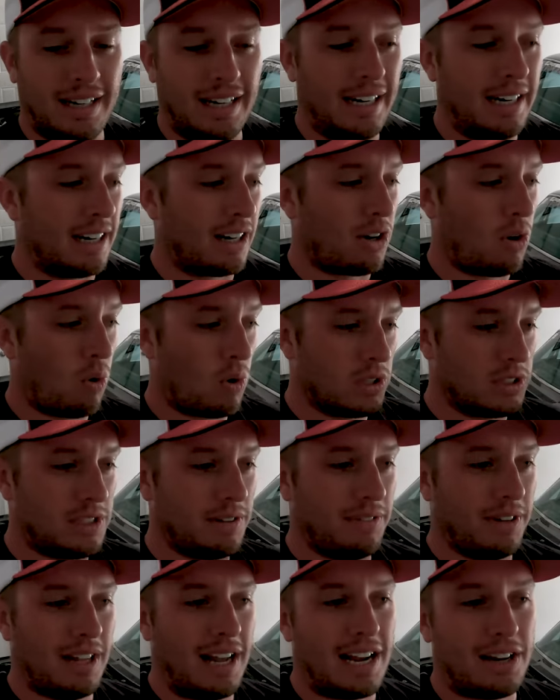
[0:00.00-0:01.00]
In the course
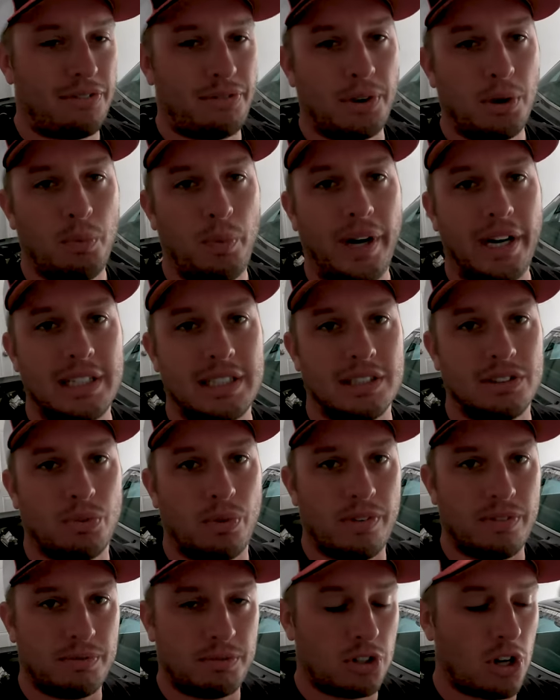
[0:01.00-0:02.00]
of the last few weeks, as
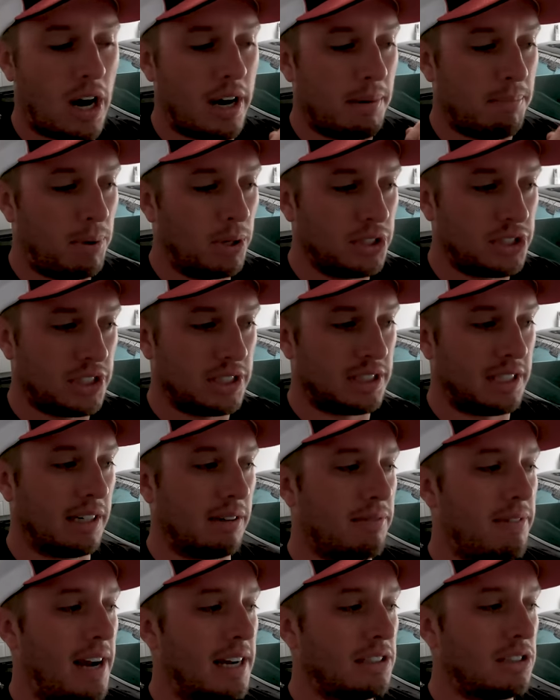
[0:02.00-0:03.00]
we've tried to push this
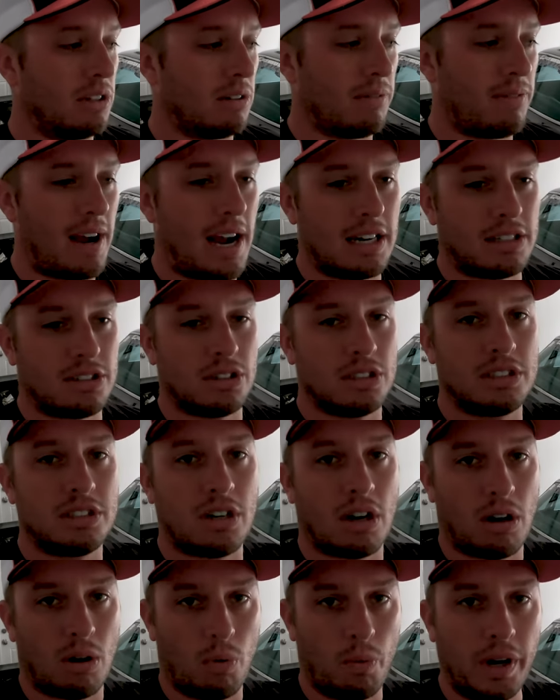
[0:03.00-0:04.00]
thing faster and faster, it's
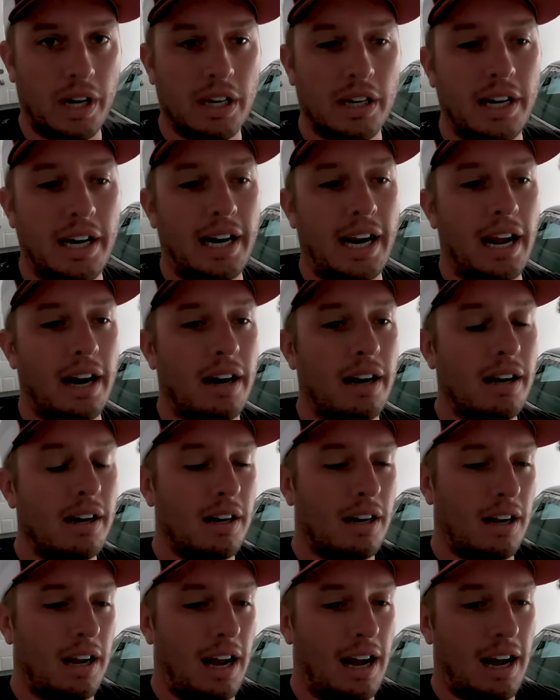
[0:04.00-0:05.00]
starting to wheelie again.
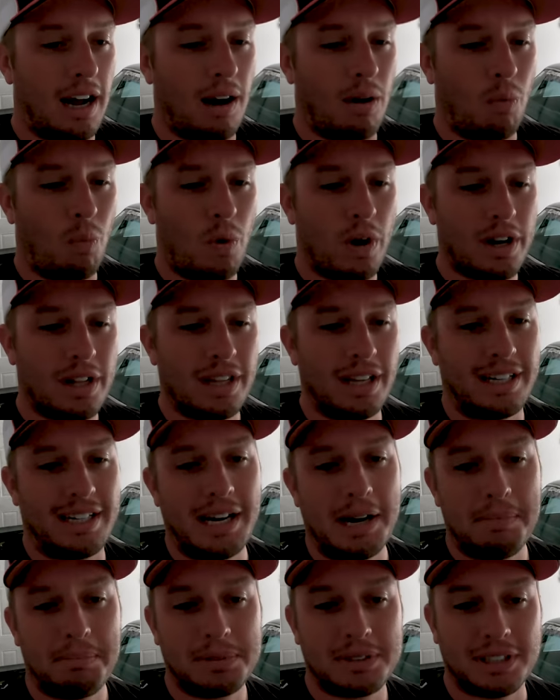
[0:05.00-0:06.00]
One of the
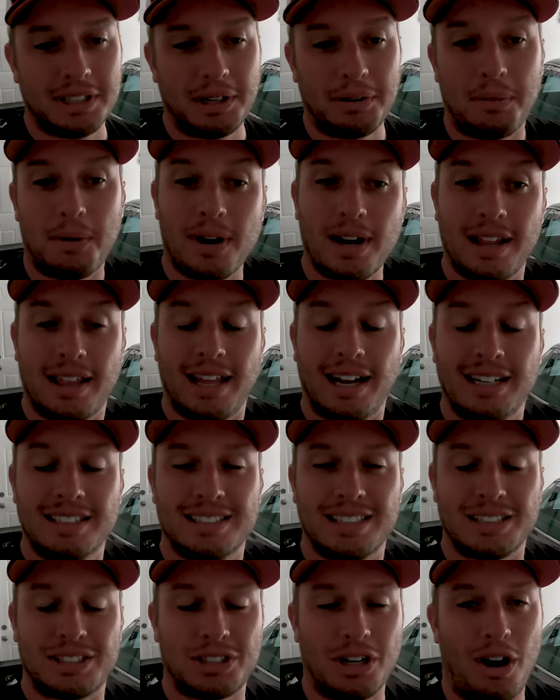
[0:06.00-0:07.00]
tips and one of the
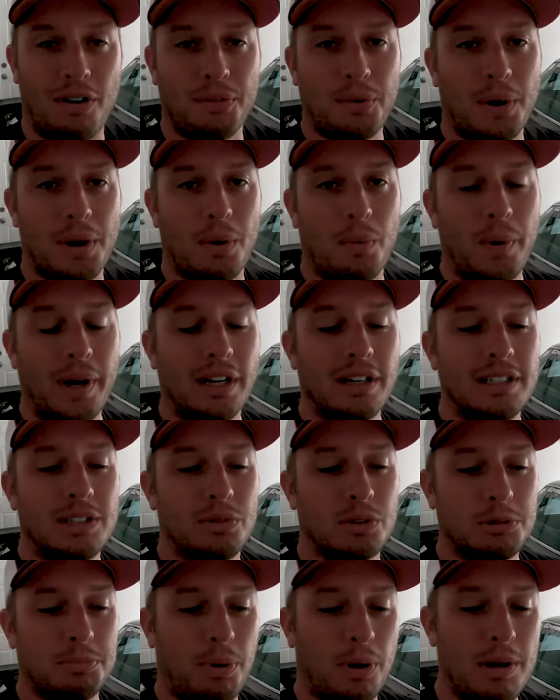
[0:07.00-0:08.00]
things that solved one of the
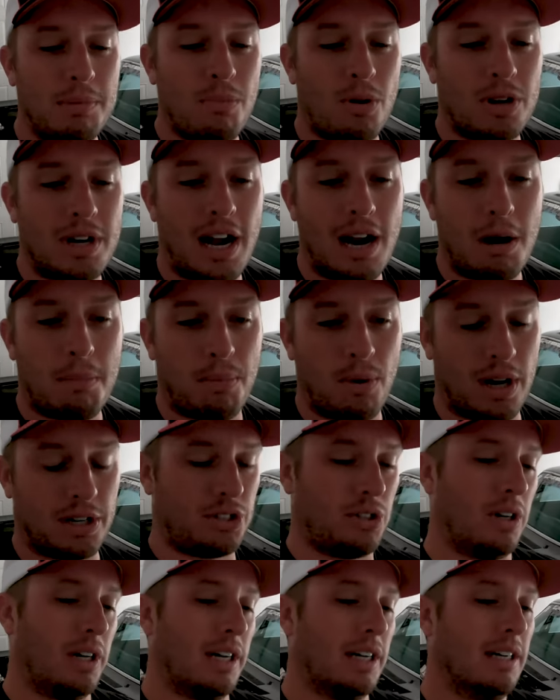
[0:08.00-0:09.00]
wheelies was putting more tire
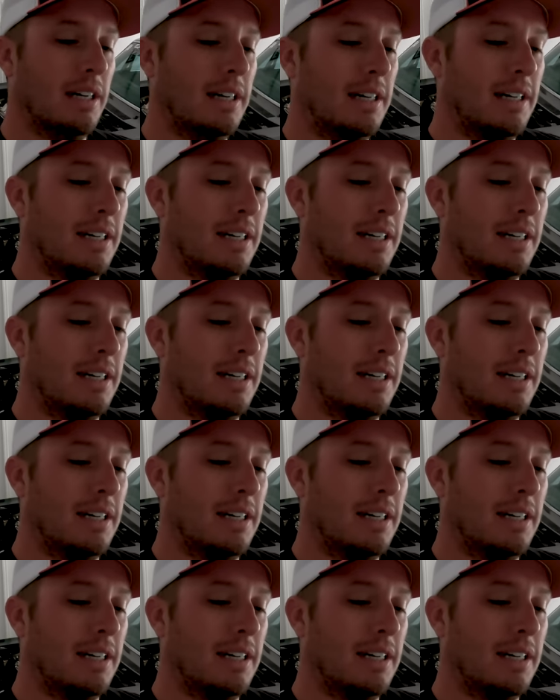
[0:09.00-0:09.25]
pressure in it.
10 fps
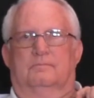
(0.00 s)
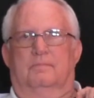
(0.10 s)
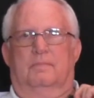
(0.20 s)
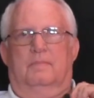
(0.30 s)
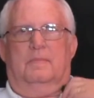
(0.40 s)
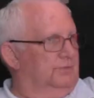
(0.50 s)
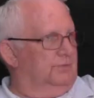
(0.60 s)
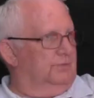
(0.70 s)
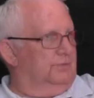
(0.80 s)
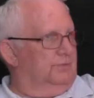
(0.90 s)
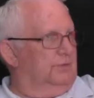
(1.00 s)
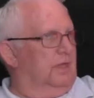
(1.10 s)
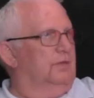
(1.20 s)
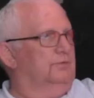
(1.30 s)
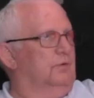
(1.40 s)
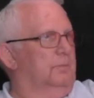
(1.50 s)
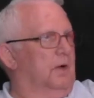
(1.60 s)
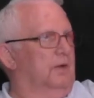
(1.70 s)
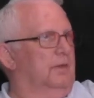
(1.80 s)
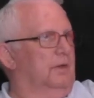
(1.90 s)
Mm-hmm. Educational
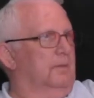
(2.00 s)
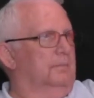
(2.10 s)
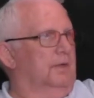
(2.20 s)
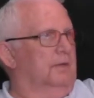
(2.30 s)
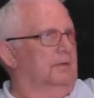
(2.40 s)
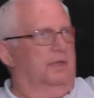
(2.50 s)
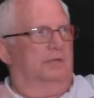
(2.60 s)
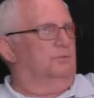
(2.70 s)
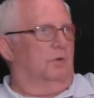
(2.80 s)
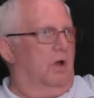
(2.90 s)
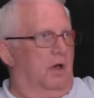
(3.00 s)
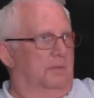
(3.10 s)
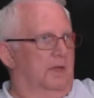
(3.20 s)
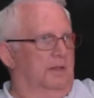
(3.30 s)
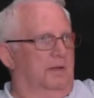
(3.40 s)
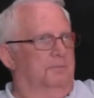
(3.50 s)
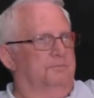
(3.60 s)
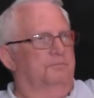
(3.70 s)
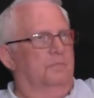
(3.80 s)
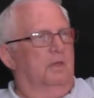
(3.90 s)
part of the company. Kids were gone by then.
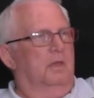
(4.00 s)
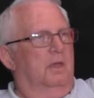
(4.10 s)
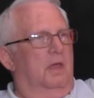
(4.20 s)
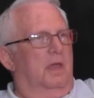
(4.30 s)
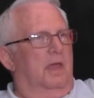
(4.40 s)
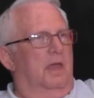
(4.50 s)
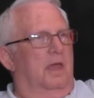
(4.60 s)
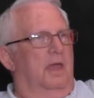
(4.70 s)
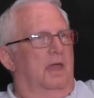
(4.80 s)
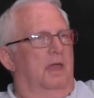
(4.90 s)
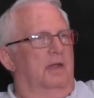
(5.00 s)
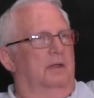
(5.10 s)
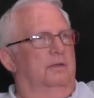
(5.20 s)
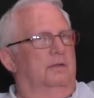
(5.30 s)
And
• • •
Aim of the task:
Leaving the pictures out, set down all of the data again exactly.

Worked solution:
[0:00.00-0:01.00]
In the course
[0:01.00-0:02.00]
of the last few weeks, as
[0:02.00-0:03.00]
we've tried to push this
[0:03.00-0:04.00]
thing faster and faster, it's
[0:04.00-0:05.00]
starting to wheelie again.
[0:05.00-0:06.00]
One of the
[0:06.00-0:07.00]
tips and one of the
[0:07.00-0:08.00]
things that solved one of the
[0:08.00-0:09.00]
wheelies was putting more tire
[0:09.00-0:09.25]
pressure in it.
10 fps
(0.00 s)
(0.10 s)
(0.20 s)
(0.30 s)
(0.40 s)
(0.50 s)
(0.60 s)
(0.70 s)
(0.80 s)
(0.90 s)
(1.00 s)
(1.10 s)
(1.20 s)
(1.30 s)
(1.40 s)
(1.50 s)
(1.60 s)
(1.70 s)
(1.80 s)
(1.90 s)
Mm-hmm. Educational
(2.00 s)
(2.10 s)
(2.20 s)
(2.30 s)
(2.40 s)
(2.50 s)
(2.60 s)
(2.70 s)
(2.80 s)
(2.90 s)
(3.00 s)
(3.10 s)
(3.20 s)
(3.30 s)
(3.40 s)
(3.50 s)
(3.60 s)
(3.70 s)
(3.80 s)
(3.90 s)
part of the company. Kids were gone by then.
(4.00 s)
(4.10 s)
(4.20 s)
(4.30 s)
(4.40 s)
(4.50 s)
(4.60 s)
(4.70 s)
(4.80 s)
(4.90 s)
(5.00 s)
(5.10 s)
(5.20 s)
(5.30 s)
And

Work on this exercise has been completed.